### Week 2 Problem Set: Graph Theory

In this exercise we will work with real data from the C. Elegans nervous system, using data shared by the [WormAtlas](http://www.wormatlas.org/) database.  We will treat it as an undirected connectome for the purposes of this exercise.

For some problems you will be provided with skeleton code - fill in the lines marked ```...``` with appropriate code to solve problem.

In [2]:
import pandas,numpy
import os,sys
import networkx as nx
import matplotlib.pyplot as plt
import scipy.stats

from brainnetworks.utils import mk_random_graph

%matplotlib inline

# read the data from Wormatlas.org: see section 2.1 of http://www.wormatlas.org/neuronalwiring.html for details

celegans_connectome=pandas.read_excel('http://www.wormatlas.org/images/NeuronConnect.xls')

# set up the graph
Gd = nx.DiGraph()
for i in celegans_connectome.index:
    Gd.add_edge(celegans_connectome.loc[i]['Neuron 1'],celegans_connectome.loc[i]['Neuron 2'])
    
Gu=Gd.to_undirected()

# the graph has two connected components, so we will just keep the giant component
components=nx.connected_component_subgraphs(Gu)
G=next(components)


### Problem 1:

a. Plot a histogram of the degree distribution, and print out the mean and maximum degree


b. Compute the average clustering coefficient for the connectome

In [None]:
ce_clustering = ...
print(ce_clustering)

c. Compute the average path length for the connectome

In [None]:
ce_avgpathlength = ...
print(ce_avgpathlength)

#### Problem 2

First, use the provided code to create 100 random graphs with the same size as the C. Elegans connectome.
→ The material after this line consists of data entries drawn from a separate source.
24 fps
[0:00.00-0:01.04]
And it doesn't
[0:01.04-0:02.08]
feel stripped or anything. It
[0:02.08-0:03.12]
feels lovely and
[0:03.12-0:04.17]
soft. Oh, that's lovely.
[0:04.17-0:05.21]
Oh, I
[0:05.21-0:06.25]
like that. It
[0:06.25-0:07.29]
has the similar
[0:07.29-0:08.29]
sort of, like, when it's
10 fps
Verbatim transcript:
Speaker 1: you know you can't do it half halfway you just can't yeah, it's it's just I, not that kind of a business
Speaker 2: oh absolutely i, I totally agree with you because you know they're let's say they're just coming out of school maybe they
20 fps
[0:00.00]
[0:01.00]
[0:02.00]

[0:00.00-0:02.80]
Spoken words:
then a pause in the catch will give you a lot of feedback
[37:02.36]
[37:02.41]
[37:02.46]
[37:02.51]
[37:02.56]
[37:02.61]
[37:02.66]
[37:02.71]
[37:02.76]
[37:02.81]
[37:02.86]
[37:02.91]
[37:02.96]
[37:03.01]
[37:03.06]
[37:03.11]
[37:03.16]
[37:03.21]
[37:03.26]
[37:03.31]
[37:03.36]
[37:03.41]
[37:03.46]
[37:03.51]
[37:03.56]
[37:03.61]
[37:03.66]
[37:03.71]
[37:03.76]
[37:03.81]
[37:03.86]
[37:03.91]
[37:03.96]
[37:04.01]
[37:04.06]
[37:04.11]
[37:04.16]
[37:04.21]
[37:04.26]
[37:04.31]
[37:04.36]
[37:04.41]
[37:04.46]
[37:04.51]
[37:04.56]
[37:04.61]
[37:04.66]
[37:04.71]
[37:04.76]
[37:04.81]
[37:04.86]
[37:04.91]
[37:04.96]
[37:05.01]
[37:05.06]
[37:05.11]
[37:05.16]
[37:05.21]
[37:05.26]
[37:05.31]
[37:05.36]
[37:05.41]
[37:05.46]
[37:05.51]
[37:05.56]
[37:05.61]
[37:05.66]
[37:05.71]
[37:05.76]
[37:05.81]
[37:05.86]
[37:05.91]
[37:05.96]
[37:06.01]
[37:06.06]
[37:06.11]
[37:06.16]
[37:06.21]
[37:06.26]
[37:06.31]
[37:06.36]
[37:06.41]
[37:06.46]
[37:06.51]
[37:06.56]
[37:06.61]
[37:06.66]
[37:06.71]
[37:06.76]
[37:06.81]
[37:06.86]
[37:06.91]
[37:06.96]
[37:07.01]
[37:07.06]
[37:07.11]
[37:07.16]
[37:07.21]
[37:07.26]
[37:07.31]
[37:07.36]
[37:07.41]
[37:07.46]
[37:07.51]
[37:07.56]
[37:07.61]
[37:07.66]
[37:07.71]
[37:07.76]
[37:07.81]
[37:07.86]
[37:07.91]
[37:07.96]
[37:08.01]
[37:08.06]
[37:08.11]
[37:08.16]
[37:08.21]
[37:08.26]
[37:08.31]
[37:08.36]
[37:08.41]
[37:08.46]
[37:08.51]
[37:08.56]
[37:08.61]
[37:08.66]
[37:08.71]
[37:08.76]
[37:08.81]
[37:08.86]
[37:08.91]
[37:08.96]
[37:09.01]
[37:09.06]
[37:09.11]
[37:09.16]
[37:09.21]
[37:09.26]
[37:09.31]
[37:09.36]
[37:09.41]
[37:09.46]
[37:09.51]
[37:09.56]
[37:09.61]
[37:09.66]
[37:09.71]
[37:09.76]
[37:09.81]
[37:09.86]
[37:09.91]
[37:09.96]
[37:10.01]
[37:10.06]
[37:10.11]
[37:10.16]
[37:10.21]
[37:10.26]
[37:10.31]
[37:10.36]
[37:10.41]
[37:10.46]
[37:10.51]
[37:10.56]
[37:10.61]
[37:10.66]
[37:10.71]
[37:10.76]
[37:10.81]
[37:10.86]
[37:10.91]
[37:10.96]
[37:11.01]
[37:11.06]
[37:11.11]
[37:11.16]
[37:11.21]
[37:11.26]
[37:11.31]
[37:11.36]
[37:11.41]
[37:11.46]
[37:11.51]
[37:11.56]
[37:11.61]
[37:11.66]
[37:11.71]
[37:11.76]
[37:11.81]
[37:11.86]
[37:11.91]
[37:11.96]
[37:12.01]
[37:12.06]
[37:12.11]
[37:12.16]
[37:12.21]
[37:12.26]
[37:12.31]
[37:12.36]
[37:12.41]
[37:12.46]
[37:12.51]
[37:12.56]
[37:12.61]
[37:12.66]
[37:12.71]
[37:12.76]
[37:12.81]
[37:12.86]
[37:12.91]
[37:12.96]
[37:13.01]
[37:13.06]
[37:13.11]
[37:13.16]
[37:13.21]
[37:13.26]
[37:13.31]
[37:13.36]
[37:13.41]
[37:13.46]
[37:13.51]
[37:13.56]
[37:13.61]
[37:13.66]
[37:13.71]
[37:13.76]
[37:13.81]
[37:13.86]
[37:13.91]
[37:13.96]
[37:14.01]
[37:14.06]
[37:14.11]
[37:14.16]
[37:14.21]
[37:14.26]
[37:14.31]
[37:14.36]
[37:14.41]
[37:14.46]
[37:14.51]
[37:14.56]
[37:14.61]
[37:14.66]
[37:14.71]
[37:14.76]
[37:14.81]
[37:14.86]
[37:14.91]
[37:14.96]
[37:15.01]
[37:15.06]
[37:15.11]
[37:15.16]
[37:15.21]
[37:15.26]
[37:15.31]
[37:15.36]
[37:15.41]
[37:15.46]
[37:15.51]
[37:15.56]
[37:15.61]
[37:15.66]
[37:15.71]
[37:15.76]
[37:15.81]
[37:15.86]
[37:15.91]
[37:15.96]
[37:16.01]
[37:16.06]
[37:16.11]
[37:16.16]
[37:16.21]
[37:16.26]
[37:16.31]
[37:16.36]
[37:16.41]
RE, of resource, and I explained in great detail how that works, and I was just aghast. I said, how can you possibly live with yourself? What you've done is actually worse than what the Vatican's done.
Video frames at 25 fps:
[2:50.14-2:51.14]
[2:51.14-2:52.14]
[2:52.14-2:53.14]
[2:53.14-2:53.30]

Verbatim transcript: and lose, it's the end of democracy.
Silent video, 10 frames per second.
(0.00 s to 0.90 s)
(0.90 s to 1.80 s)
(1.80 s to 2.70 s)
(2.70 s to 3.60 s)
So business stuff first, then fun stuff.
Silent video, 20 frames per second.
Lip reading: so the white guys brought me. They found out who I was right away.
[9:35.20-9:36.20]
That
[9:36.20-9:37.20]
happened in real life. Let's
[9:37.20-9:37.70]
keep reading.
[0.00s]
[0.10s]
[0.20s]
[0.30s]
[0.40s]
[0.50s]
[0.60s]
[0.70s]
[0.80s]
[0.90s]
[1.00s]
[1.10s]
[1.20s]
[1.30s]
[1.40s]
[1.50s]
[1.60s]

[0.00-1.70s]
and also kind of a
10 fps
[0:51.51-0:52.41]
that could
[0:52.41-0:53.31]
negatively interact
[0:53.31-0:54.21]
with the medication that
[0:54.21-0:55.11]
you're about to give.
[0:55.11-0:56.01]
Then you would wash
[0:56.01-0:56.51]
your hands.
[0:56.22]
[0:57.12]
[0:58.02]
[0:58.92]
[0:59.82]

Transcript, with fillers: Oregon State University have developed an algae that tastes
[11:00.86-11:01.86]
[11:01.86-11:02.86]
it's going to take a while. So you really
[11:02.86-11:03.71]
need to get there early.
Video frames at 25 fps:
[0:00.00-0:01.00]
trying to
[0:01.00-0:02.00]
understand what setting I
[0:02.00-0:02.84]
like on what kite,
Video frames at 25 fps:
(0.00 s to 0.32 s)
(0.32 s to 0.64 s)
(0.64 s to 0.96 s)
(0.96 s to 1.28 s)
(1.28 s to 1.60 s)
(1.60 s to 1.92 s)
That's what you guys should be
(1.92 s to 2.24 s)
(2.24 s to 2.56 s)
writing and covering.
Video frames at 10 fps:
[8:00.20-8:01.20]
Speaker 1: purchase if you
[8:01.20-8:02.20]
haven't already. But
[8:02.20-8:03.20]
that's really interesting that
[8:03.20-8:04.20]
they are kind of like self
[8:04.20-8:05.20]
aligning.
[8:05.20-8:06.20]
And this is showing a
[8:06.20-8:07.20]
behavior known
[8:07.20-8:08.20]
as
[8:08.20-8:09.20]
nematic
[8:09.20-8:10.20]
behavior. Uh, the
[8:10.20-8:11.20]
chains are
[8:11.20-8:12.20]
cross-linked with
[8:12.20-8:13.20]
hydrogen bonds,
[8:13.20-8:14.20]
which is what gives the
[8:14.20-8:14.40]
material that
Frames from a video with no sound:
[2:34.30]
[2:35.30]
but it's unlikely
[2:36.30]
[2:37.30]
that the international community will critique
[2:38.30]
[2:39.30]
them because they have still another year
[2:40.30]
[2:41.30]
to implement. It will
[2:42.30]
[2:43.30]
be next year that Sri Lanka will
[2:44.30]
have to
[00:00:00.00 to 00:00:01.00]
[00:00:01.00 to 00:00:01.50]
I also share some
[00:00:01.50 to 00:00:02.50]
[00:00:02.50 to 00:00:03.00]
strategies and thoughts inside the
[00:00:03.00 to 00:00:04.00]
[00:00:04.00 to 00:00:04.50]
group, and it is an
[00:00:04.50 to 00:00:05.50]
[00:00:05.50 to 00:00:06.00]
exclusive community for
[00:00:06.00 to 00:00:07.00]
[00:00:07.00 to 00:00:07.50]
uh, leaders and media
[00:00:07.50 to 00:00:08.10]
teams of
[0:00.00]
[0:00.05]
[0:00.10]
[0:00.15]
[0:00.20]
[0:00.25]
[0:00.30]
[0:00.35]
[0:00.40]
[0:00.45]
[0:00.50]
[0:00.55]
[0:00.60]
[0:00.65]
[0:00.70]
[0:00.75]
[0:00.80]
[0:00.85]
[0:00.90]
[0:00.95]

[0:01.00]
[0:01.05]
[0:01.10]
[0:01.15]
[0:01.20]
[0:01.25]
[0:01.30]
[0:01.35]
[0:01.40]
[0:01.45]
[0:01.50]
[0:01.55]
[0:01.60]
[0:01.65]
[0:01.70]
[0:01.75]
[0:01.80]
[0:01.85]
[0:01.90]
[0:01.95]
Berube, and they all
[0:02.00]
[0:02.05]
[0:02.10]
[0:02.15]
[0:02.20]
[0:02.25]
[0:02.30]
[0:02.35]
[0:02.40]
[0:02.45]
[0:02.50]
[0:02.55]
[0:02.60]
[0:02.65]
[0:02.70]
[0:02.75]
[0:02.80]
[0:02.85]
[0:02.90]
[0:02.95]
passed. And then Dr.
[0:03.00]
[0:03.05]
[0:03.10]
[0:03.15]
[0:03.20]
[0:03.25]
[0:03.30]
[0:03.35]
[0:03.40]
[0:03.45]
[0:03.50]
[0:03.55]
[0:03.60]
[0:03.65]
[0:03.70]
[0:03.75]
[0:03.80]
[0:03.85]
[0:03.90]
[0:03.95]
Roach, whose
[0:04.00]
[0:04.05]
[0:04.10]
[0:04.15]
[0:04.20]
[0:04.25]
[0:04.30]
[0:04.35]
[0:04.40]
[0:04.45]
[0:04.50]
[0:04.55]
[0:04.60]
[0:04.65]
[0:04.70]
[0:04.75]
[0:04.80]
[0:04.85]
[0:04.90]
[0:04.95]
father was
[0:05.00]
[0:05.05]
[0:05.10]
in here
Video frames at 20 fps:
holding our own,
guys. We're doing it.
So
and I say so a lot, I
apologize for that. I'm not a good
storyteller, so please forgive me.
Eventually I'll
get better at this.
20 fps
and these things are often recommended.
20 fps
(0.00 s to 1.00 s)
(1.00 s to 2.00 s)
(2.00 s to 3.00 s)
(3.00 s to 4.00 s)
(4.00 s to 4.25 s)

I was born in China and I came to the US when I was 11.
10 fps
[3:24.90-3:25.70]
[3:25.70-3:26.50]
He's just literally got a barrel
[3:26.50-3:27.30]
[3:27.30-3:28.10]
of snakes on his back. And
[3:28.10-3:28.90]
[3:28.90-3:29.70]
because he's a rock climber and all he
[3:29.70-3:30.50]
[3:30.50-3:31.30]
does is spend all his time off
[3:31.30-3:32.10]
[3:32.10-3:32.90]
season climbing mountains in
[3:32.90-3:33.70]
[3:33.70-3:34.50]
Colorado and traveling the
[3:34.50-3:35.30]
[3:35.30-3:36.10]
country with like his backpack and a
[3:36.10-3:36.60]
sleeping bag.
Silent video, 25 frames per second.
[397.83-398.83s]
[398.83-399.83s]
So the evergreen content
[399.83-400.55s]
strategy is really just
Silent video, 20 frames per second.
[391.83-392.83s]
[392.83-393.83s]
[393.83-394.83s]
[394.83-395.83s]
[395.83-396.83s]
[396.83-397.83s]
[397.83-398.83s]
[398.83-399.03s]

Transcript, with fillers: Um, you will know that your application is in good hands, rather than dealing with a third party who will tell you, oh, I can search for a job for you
For each graph, we compute its average clustering, average shortest path length, and maximum degree, and store those to a numpy array. (This may take a few minutes to run.)

In [53]:
# PROVIDED CODE
nruns=100
measures=['clustering','avgpathlength','maxdegree']
results=pandas.DataFrame(numpy.zeros((nruns,len(measures))),
                        columns=measures)

for i in range(nruns):
    G_rand = mk_random_graph(G)
    results.iloc[i]['clustering']=nx.average_clustering(G_rand)
    results.iloc[i]['avgpathlength']=nx.average_shortest_path_length(G_rand)
    results.iloc[i]['maxdegree']=numpy.max([G_rand.degree[i] for i in G_rand.nodes])
    

a.  Compute the tail probability of the observed values of cluster and path length for the C. elegans network, in comparison to the random network results.  That is, what is the probability of a value as or more extreme than the observed value wihtin the random graph distribution? You may find the function ```scipy.stats.percentileofscore()``` useful for this purpose.

In [None]:
### PROVIDED CODE: 

p_clustering=...
print('Observed:',ce_clustering,'Random:',results['clustering'].mean(),'P<',p_clustering)

p_avgpathlength=...
print('Observed:',ce_avgpathlength,'Random:',results['avgpathlength'].mean(),'P<',p_avgpathlength)

p_maxdegree=...
print('Observed:',numpy.max(degree_vals),'Random:',results['maxdegree'].mean(),'P<',p_maxdegree)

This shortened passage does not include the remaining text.